Language is intrinsically social.  You’re supposed to use it with the other human beings.  Perhaps it’s not such a coincidence then that our brains absorb it best by social use.  Not by book learnin’.  Not even from a DVD.  When the whole family learns new vocabulary that they can use for tasks they actually need to do, they have a shared knowledge base with which to operate in real-world situations.  Especially in a homeschooling family, they are together frequently.  One person can remind the others of words they forgot by using them.  Sometimes it’s awkward to overcome the ingrained pattern of using English.  It might feel a little fake at first, but in many ways, a family is an ideal group in which to learn a language.

2.  Saturate their environment with the target language.

  • Label objects around the house.
  • Play the kind of music they like in the target language.
  • Read them children’s books.  (Don’t know how to pronounce it all?  That’s ok.  Just look at them together, tell most of the story in English, but mix in several key words in the TL.)
  • Study newspapers.  (Have a dictionary handy and don’t be afraid to write all over the newspaper).
  • Food–Make their favorite foods together, especially if they are part of the target culture.  Use your vocabulary as you do.)
  • Movies–watch them together, with or without subtitles.

Remember, a lot of what draws a person into a language is having a shared “cultural capital” with the people who speak that language.  Think of how nostalgic you get when talking with people of your generation about a kids’ show you all loved or a favorite candy you used to eat ridiculous amounts of, for example.  Provide those experiences that give them something in common with people of the culture.

3.  DO let them mix languages until they can speak all in the target language.

There are various theories about how people learn language best:

  • One says that what people need is phrases they can use.  (Thus, the pocket phrase books for use on vacation.)
  • Another says they ought to learn lots of lists of vocabulary and perfect their grammar, and then they will be able to go out and use it well later.
  • Another that has held a lot of sway in recent times is the Total Immersion method.  This is what we used to use when I taught at Berlitz (although there were other parts to it and they called it the Berlitz Method there).  While my student was in a session with me, we weren’t supposed to speak any English (unless I was teaching them English), and I wasn’t supposed to ask any questions the answers for which I hadn’t already taught the vocabulary.  The idea is that if a person is around the language in an uninterrupted manner for long enough and not allowed to use their native language as a crutch, they will kind of learn the target language (TL) by osmosis, or at least have no alternative but to use.  The trouble with this is that there is another alternative: be very frustrated and give up.  If you’re not living in another country, that is an option, and it’s one that people frequently choose.
  • Another school of thought says that they mixing of languages that bilingual people often do, called “code switching,” is bad because it can cause the person to apply the grammar of one language to the other language or to use words that sound the same in both languages but don’t really mean the same thing (false friends or false cognates).

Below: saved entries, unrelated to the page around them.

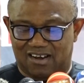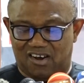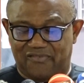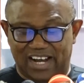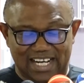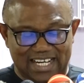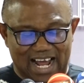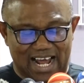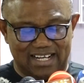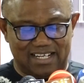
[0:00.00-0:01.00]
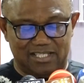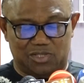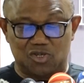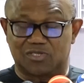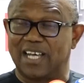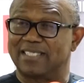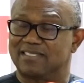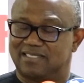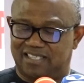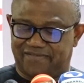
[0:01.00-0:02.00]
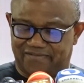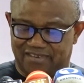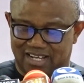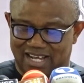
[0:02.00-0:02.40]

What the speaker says: of a leader is too sensitive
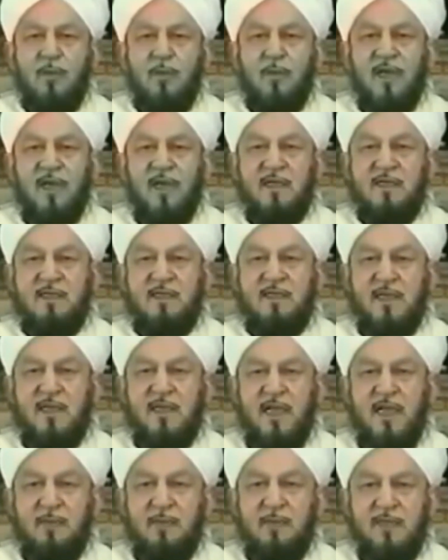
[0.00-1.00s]
all
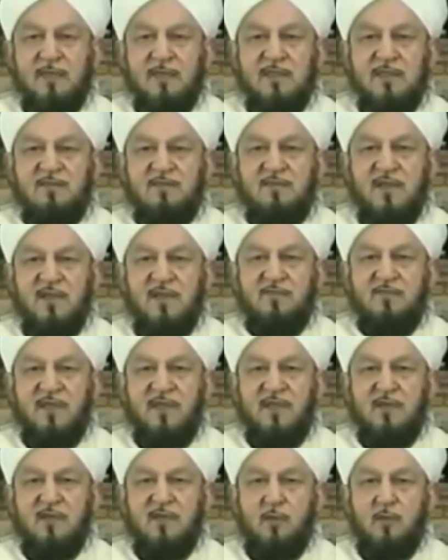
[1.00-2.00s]
maladies and ailments
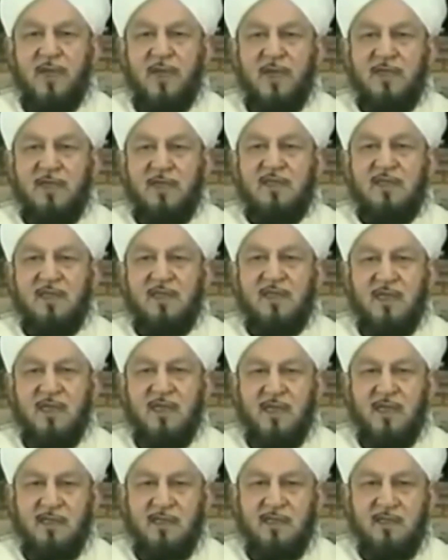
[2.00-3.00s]
of suffering
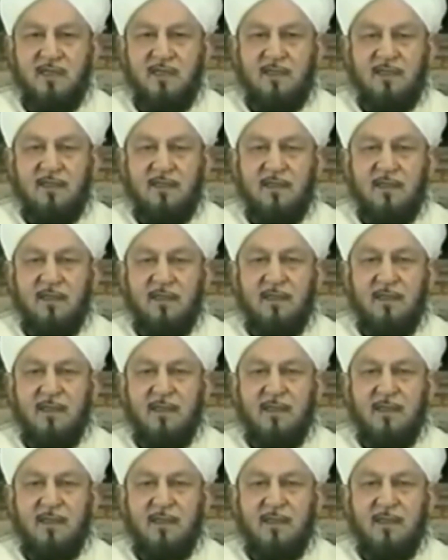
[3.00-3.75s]
humanity today.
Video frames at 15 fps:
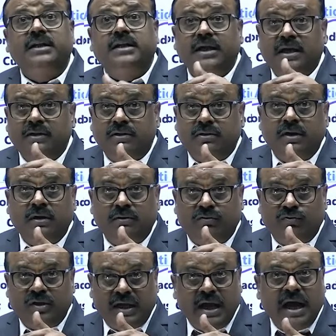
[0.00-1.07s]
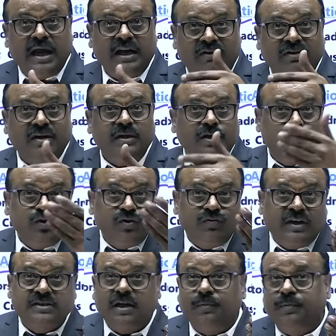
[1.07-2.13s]
they are giving the
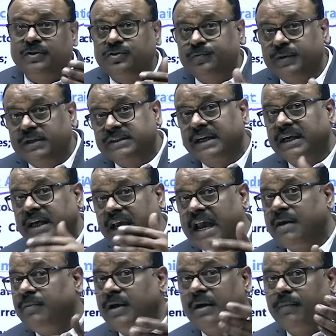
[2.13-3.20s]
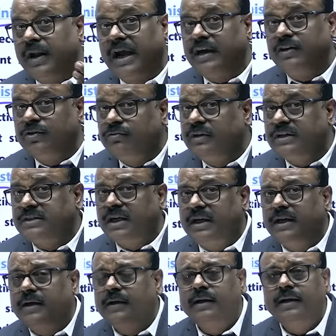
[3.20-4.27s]
universal principles and can be applied universally.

I agree that people need a lot of exposure to the TL and that they do “absorb” some things “in the background of their minds,” as it were.  I also do agree that the long-term goal of language learning to get to a point where you don’t have to code switch to get your point across, unless there is no cultural equivalent for what you want to say.

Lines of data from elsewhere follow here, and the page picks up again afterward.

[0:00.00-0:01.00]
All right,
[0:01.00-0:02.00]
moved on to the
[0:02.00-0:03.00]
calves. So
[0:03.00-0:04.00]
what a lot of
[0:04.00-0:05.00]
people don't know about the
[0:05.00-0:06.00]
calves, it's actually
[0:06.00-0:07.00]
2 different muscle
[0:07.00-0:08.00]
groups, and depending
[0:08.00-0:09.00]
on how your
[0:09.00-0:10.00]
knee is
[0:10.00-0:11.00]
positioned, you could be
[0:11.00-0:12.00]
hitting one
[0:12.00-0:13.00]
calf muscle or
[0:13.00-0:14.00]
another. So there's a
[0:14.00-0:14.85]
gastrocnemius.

However, almost the only short-term goal is to make the student feel good about what they can communicate in the TL–yes, even at the expense of correct pronunciation, grammar, and purity of the language.  If that means your child can only say, “Mom, when’s almuerzo (lunch) going to be ready?” instead of saying it all in Spanish, don’t let anybody tell you that’s bad.  I think the best bet–and the one people naturally tend toward–is to weave their new word acquisitions into their existing vocabulary.